The author can’t budget or do the most basic math projections without specific expectations.  While more and more publishers expect the author to promote and market, the author can’t do either rationally because s/he doesn’t have essential information to make the best or wisest decisions.  That hurts both author and publisher—agent, too, for that matter.  Yet this is how things have are/were/have been.
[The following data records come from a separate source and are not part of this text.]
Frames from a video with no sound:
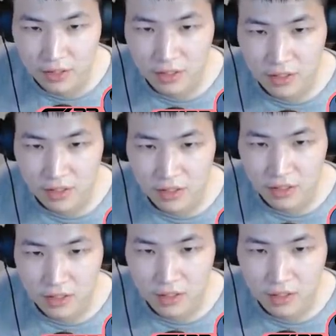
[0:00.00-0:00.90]

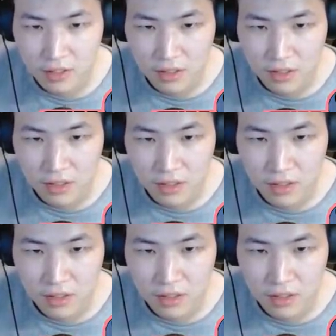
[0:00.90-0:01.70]
Nothing is said.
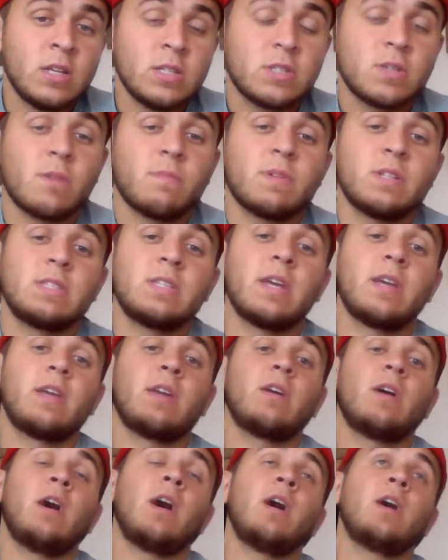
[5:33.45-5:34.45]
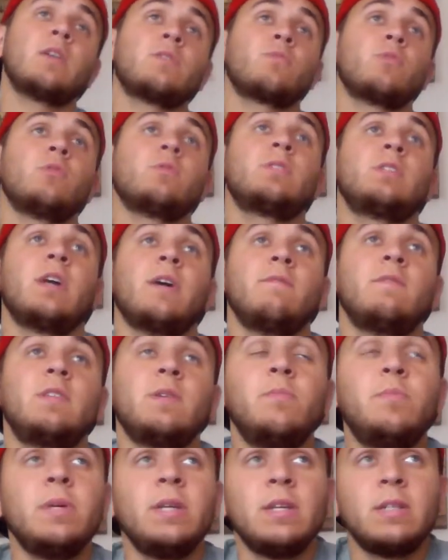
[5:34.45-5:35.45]
So I'm going to take Rusev
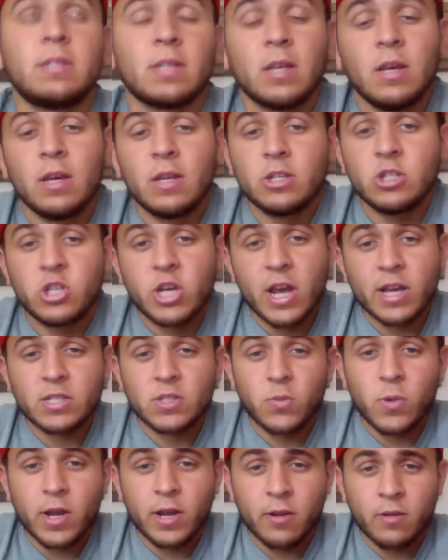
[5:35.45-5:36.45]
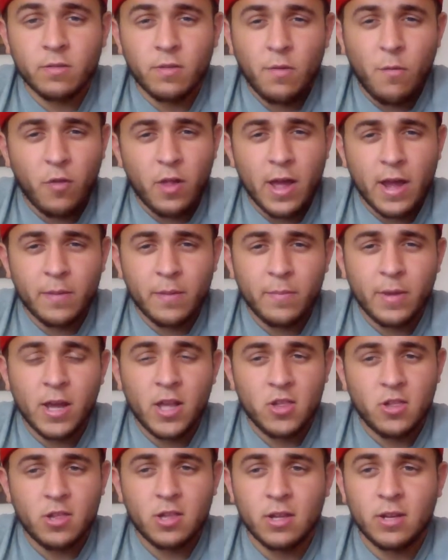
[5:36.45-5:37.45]
to beat Jack Swagger in the flag
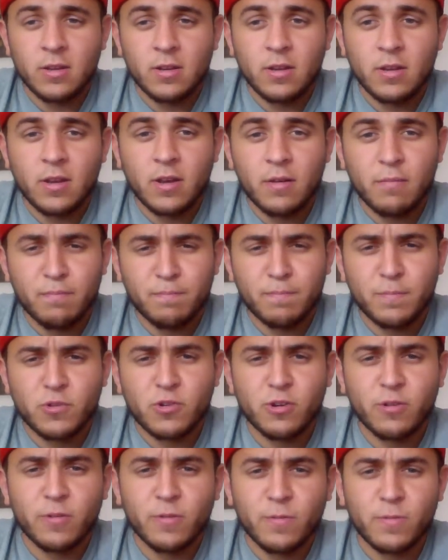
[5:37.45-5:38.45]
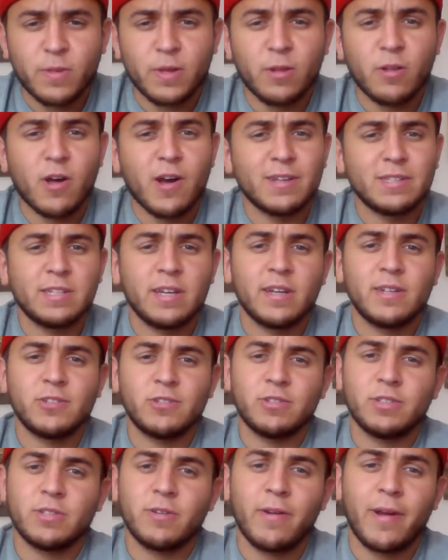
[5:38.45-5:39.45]
match, and I'm sure the Los
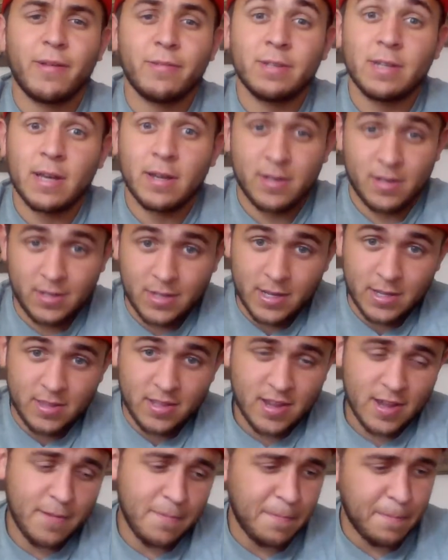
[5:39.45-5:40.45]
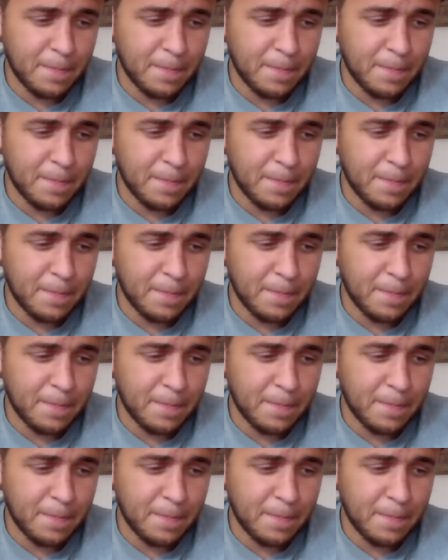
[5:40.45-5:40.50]
Angeles crowd's not going to like that.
And again, this strategic alliance has benefits and risks for both publisher and author.  The publisher’s risks are more diffused.  The author’s got all her eggs and reputation and next-work potential in that one basket.

 

Do note that none of this, or the other tangents applicable in the author/agent or author/publisher relationship, make the relationships adversarial ones.  Far from it.  In these strategic business alliances all parties have a vested interest and a common goal:  to make each work the most successful work possible.  Each party has to do the math.

 

So to stay relevant or establish your relevance, should you go the traditional route for publishing your work?  Do it with or without an agent?  Do both?  Publish both?  I can’t answer that for you.  There are too many variables in every single author’s case/work(s) to make a simple deduction.  Oh, I could line up authors, say:  “You, yes.  You, no.  You do a hybrid.  You need an agent.  You don’t.”  But that’d irresponsible because it’d be based only on my subjective opinion.  It’d be arrogant and I’d certainly be wrong.  Since you and not I will live with the results, it should be your decision, not mine.  You make it.  You’ll be accountable for it and you’ll enjoy the success and failure.  Remember, we all have different definitions for success and failure.  Mine are likely different than yours.  The author’s bottom line:  Use your math, make your call. 

 

What I can say responsibly is this:  In today’s publishing climate, authors need to look at all options and then weigh and consider those options as they relate to the specific author and the specific project at this specific time and under the author’s specific current circumstances, and then make the call for him/herself. 

 

Any decision made by the author most impacts the author.  It should be based not on another’s opinion but on the author’s assessment of his/her relevance, and to determine that, s/he must do the math.